* **Task details**
Drop the pictures from the entries below, then reproduce the rest exactly.

* **Records for this exercise**
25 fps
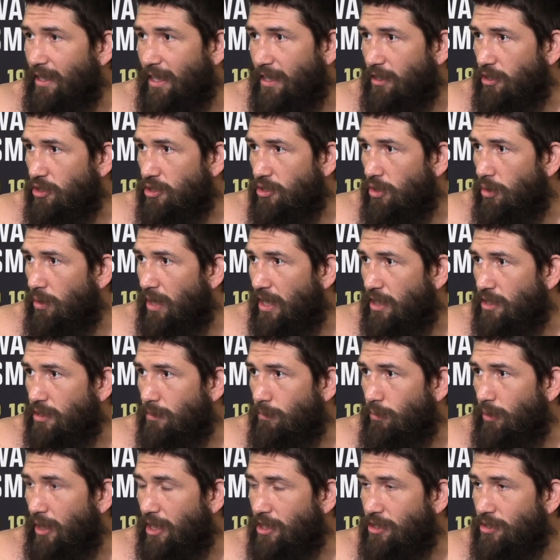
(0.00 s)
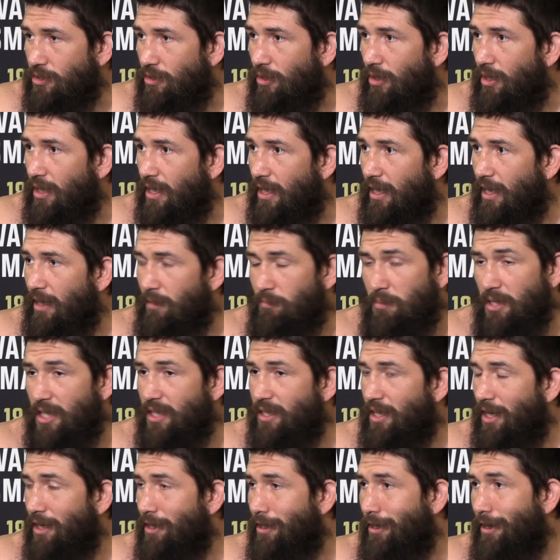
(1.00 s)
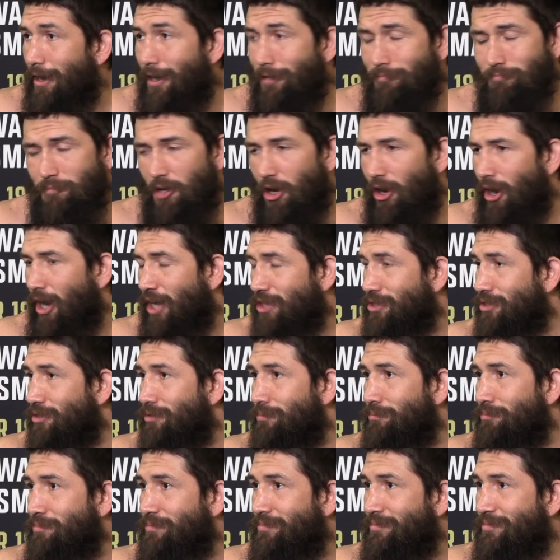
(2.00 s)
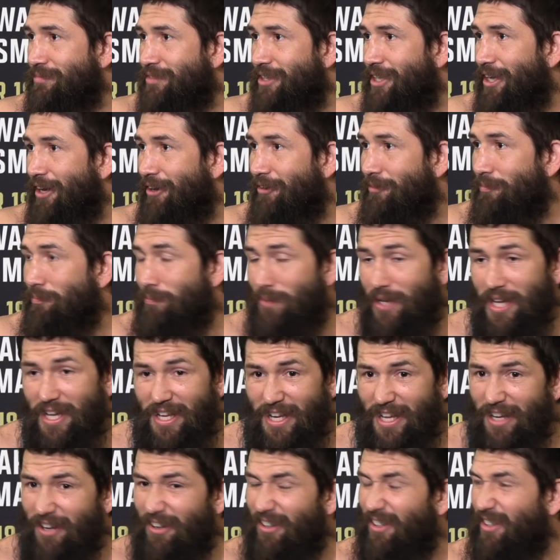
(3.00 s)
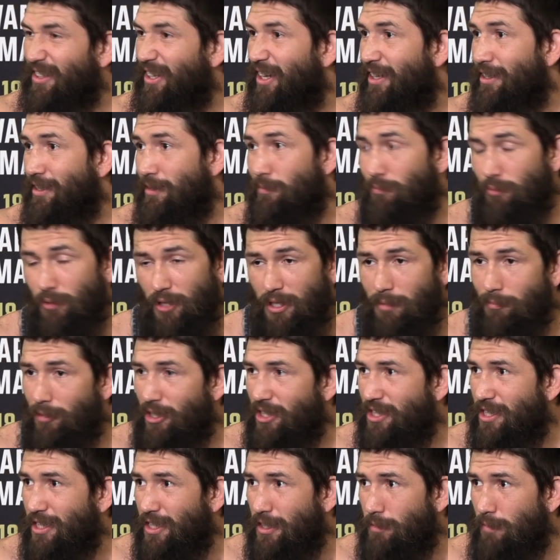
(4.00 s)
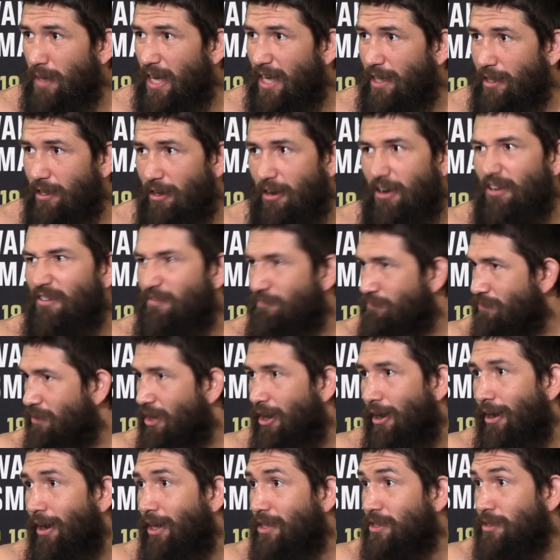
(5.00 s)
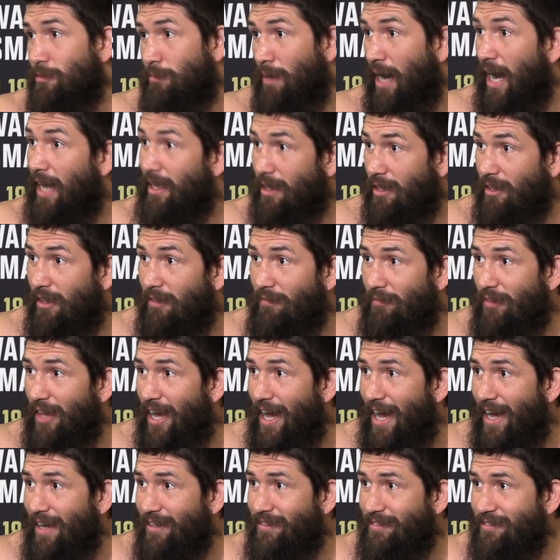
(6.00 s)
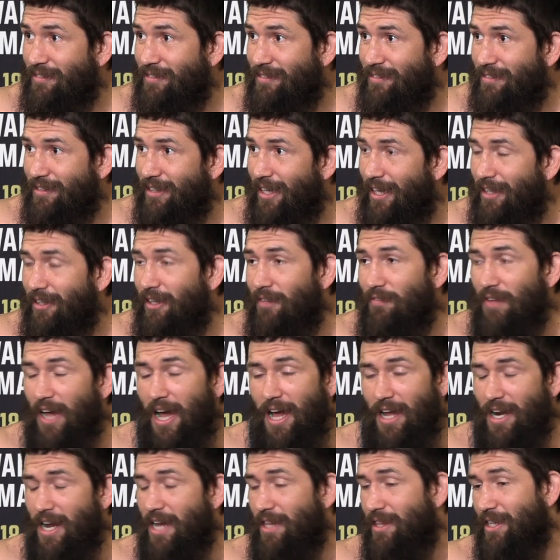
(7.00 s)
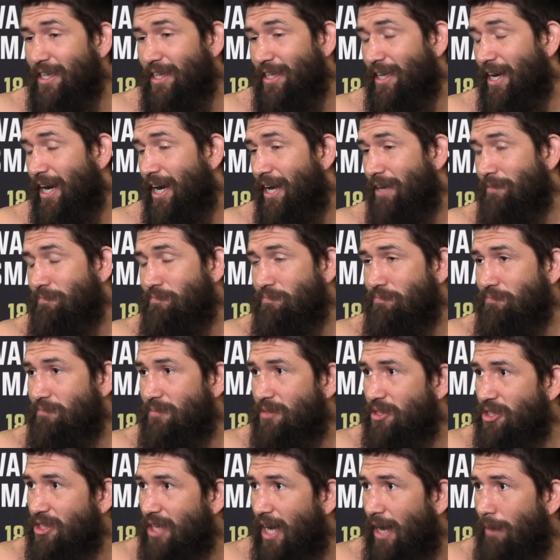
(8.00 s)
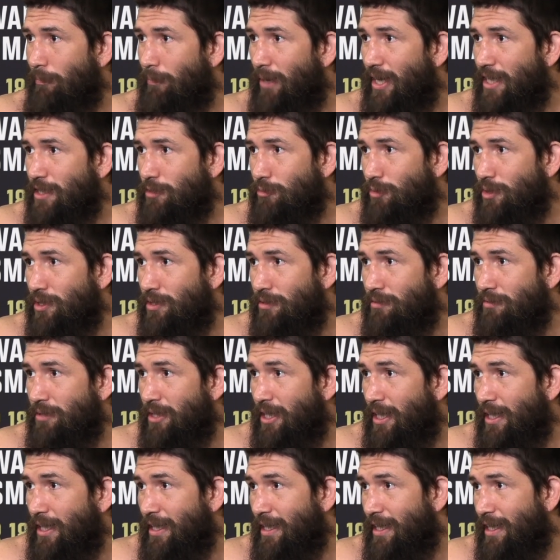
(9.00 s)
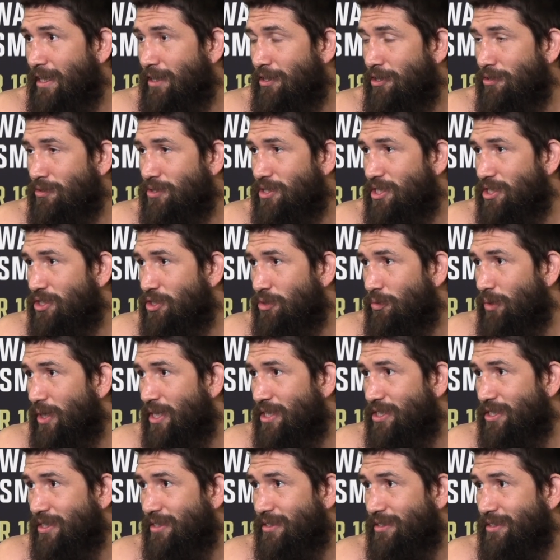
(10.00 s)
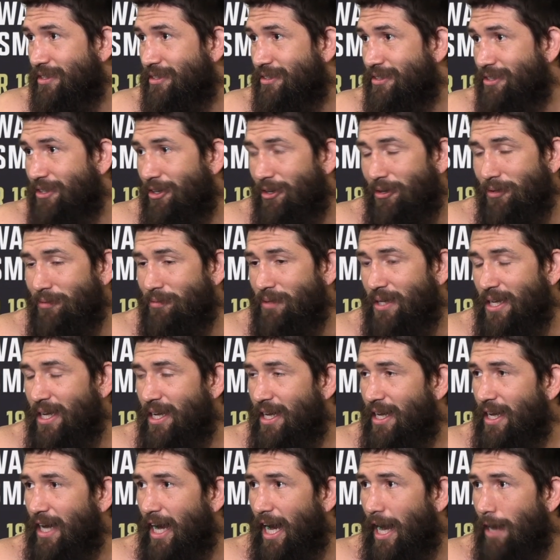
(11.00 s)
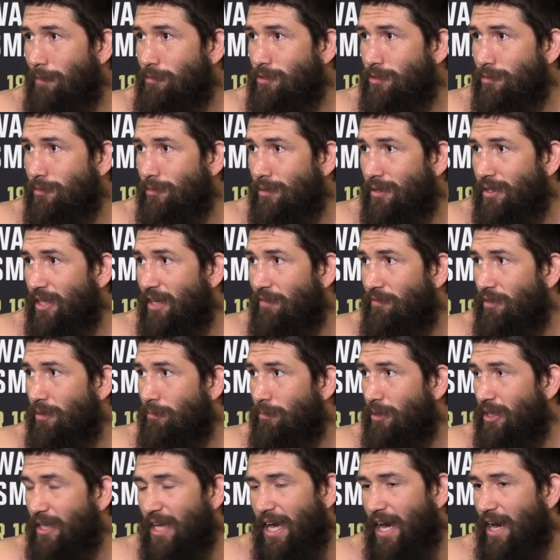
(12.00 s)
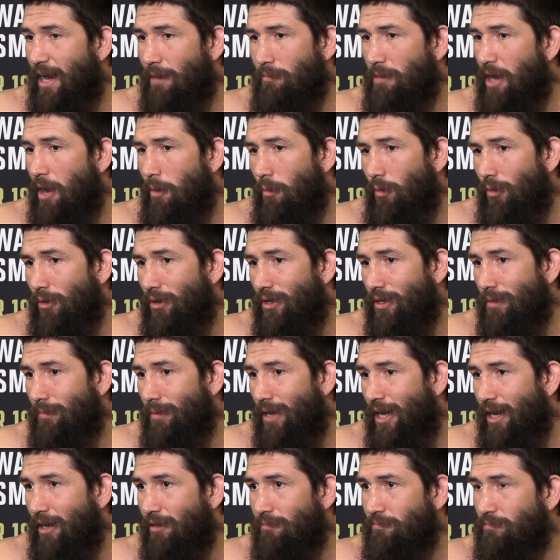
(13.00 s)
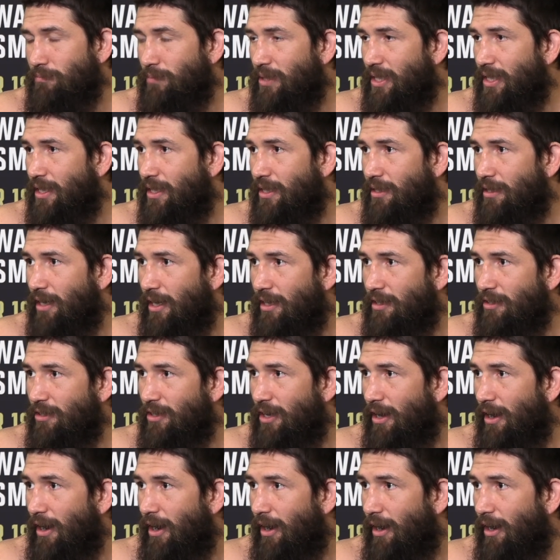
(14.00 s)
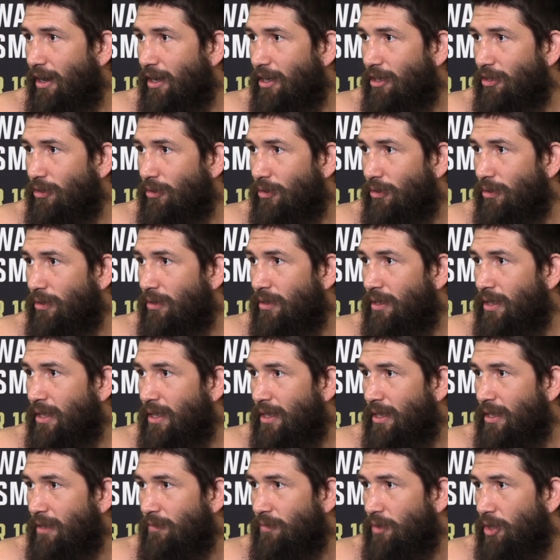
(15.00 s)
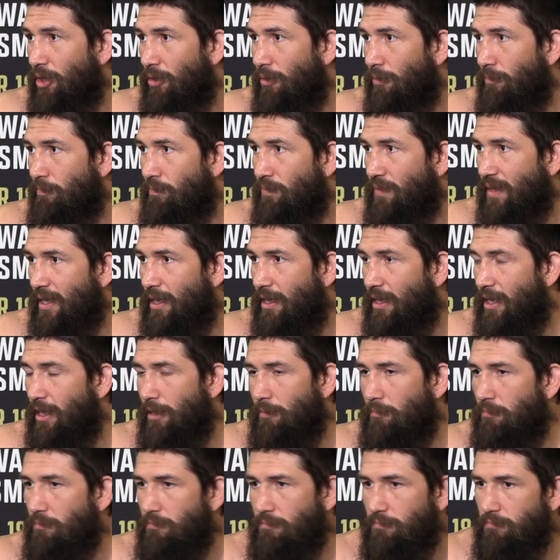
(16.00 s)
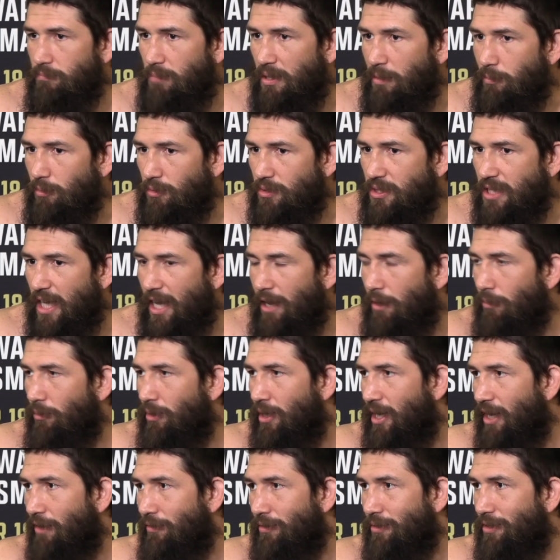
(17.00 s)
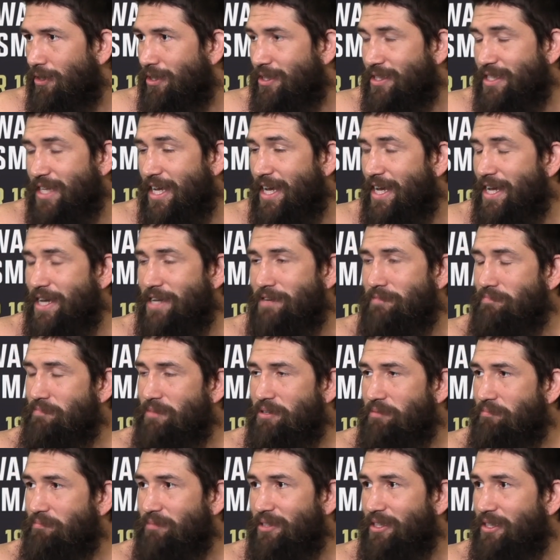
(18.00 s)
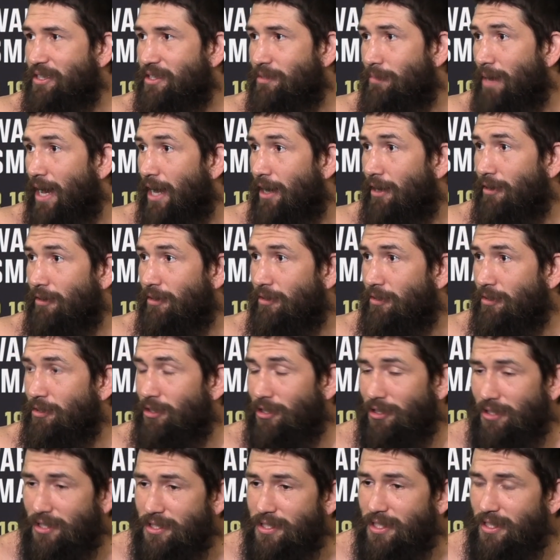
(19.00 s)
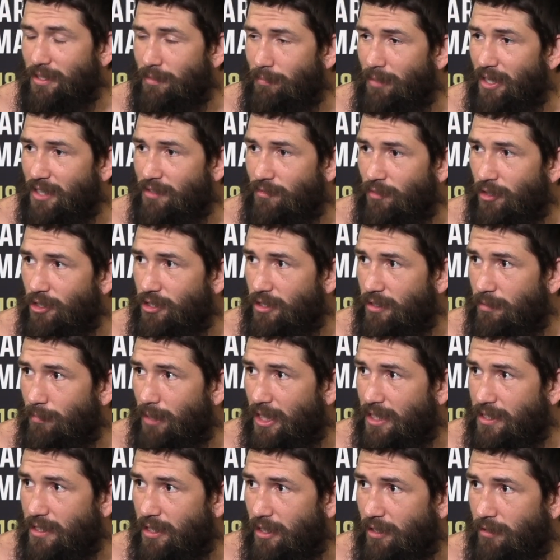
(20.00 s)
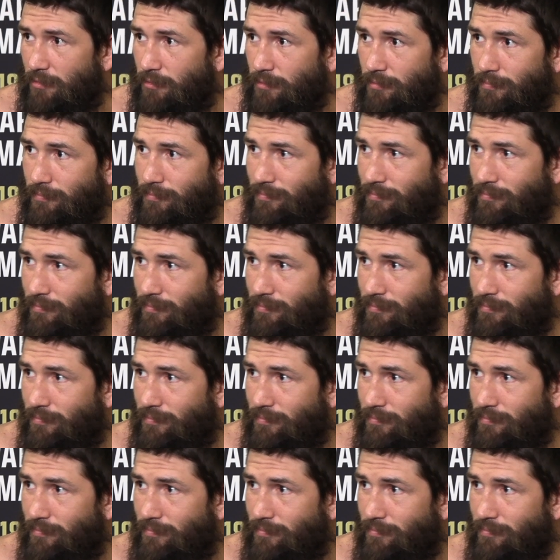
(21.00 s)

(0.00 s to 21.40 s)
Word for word: Like, there's no extra pressure on it. And being the underdog, awesome. You know, being here in London, pretty much his backyard, awesome. I love that. I love that, and I think I shine best when in those situations. So I absolutely love it. But yeah, I'm not worried about being underdog or you know him people saying whatever they're saying it doesn't matter. You're going to see the best version of myself.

* **Answer area**
25 fps
(0.00 s)
(1.00 s)
(2.00 s)
(3.00 s)
(4.00 s)
(5.00 s)
(6.00 s)
(7.00 s)
(8.00 s)
(9.00 s)
(10.00 s)
(11.00 s)
(12.00 s)
(13.00 s)
(14.00 s)
(15.00 s)
(16.00 s)
(17.00 s)
(18.00 s)
(19.00 s)
(20.00 s)
(21.00 s)

(0.00 s to 21.40 s)
Word for word: Like, there's no extra pressure on it. And being the underdog, awesome. You know, being here in London, pretty much his backyard, awesome. I love that. I love that, and I think I shine best when in those situations. So I absolutely love it. But yeah, I'm not worried about being underdog or you know him people saying whatever they're saying it doesn't matter. You're going to see the best version of myself.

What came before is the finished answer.